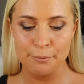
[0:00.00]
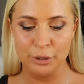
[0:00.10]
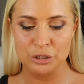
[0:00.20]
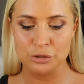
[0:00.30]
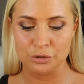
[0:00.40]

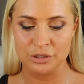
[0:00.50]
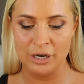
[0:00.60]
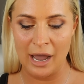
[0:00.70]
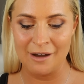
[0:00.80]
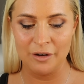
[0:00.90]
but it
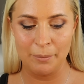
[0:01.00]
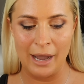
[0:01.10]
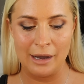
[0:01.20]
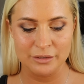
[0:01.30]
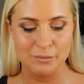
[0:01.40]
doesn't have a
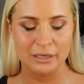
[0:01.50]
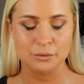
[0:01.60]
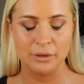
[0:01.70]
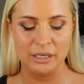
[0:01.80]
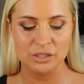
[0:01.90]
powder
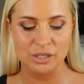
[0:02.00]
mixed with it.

=====

Problem requirements
Copy the material exactly as written and leave every picture behind.

Task result
[0:00.00]
[0:00.10]
[0:00.20]
[0:00.30]
[0:00.40]

[0:00.50]
[0:00.60]
[0:00.70]
[0:00.80]
[0:00.90]
but it
[0:01.00]
[0:01.10]
[0:01.20]
[0:01.30]
[0:01.40]
doesn't have a
[0:01.50]
[0:01.60]
[0:01.70]
[0:01.80]
[0:01.90]
powder
[0:02.00]
mixed with it.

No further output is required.